Me quedé mirándolo fijamente.

—Eso espero —refunfuñé.

—Lo siento de verdad.

—De acuerdo, está bien. —Expresamente, no le pregunté qué había hecho con el vampiro.

—¿Algún problema hoy en el bar?

Dudé un momento.

—No ha venido mucha gente, que digamos. Pero… —Iba a empezar a contarle lo de los detectives privados, pero enseguida me di cuenta de que me formularía preguntas. Y sabía que muy probablemente acabaría contándole toda la historia simplemente por la sensación de alivio que me produciría poder confiársela a alguien—. Tengo que irme, Sam. Jason me acompaña a visitar a Calvin Norris en el hospital de Grainger.
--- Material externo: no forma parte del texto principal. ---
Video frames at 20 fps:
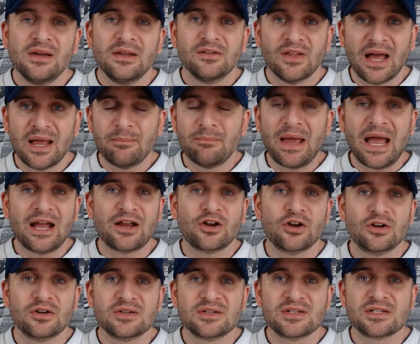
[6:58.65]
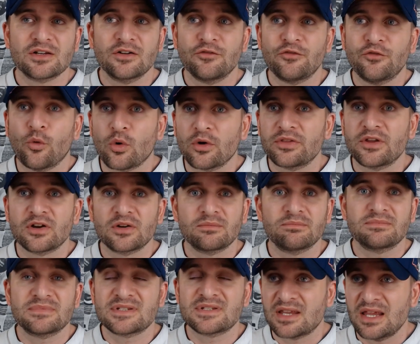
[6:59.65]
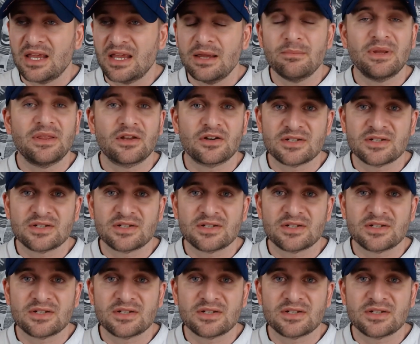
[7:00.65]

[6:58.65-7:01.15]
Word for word: linebackers for their scheme and their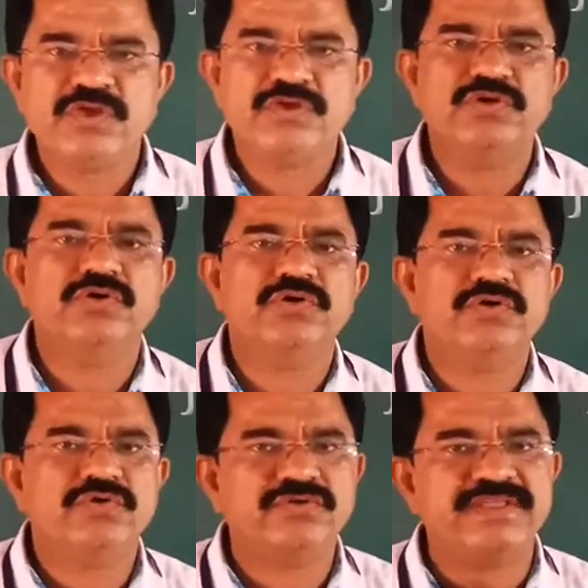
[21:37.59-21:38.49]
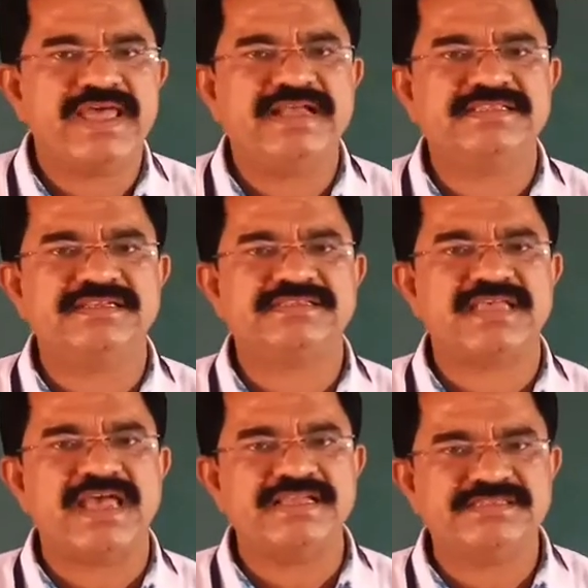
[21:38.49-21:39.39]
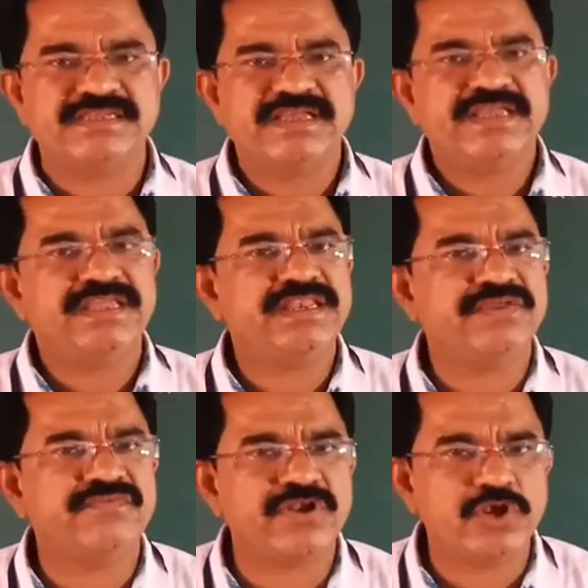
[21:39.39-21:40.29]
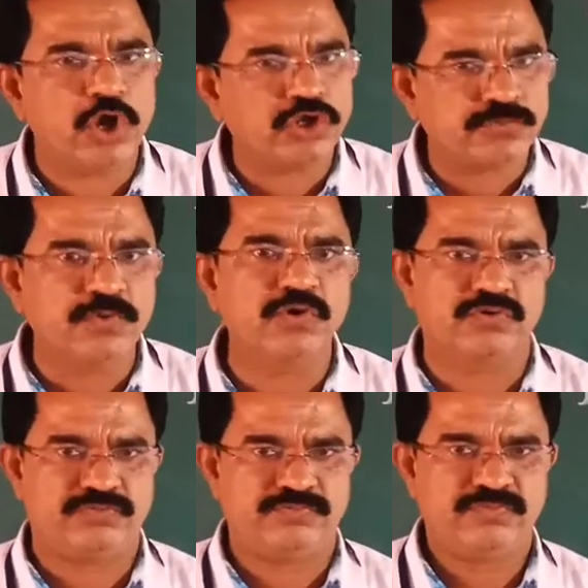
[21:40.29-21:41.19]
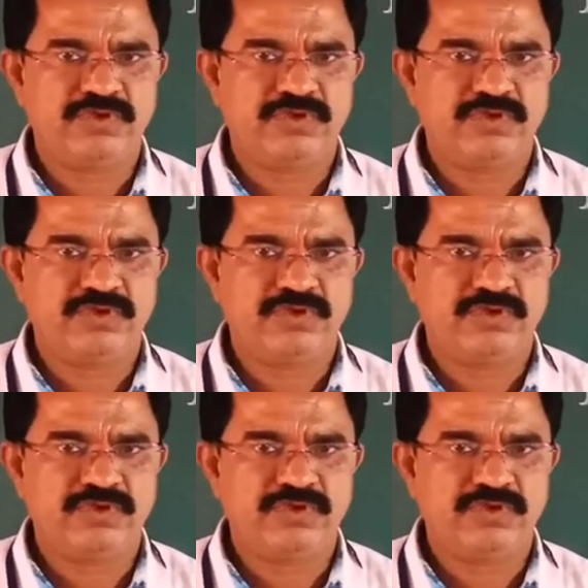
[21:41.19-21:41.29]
You do the exercise in your notebook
Se quedó mirándome y entrecerró los ojos. Sus pestañas tenían el mismo tono dorado rojizo de su pelo, por lo que sólo se veían cuando estabas muy cerca de él. Era mejor que no me pusiera a pensar en las pestañas de Sam, ni en ninguna otra parte de su cuerpo, la verdad.

—Ayer me comporté fatal —dijo—. No es necesario que te diga por qué.

—Pues podrías decírmelo —añadí, perpleja—. Porque no lo entiendo.

—Lo importante es que puedes contar conmigo.

¿Contar contigo para que te cabrees sin ningún motivo? ¿Para que me pidas disculpas después?

—Últimamente me confundes mucho —dije—. Pero eres mi amigo desde hace años y te tengo en gran estima. —Sonaba quizá algo afectado, por lo que intenté sonreír. Él me devolvió la sonrisa y de mi capucha cayó una gota de agua que me salpicó en la nariz y que dio por finalizado aquel momento—. ¿Cuándo piensas que podrás volver al bar?

—Intentaré pasarme un rato mañana —dijo—. Al menos, trataré de sentarme en el despacho y trabajar con las cuentas, archivar un poco.

—Pues hasta mañana.

—Hasta mañana.

Y salí corriendo hacia el coche, sintiéndome mucho más aliviada. Estar a malas con Sam no me gustaba. Y no me había dado cuenta de que ese estado mental había influido mis pensamientos a lo largo de todo el día hasta que volví a estar de buenas con él.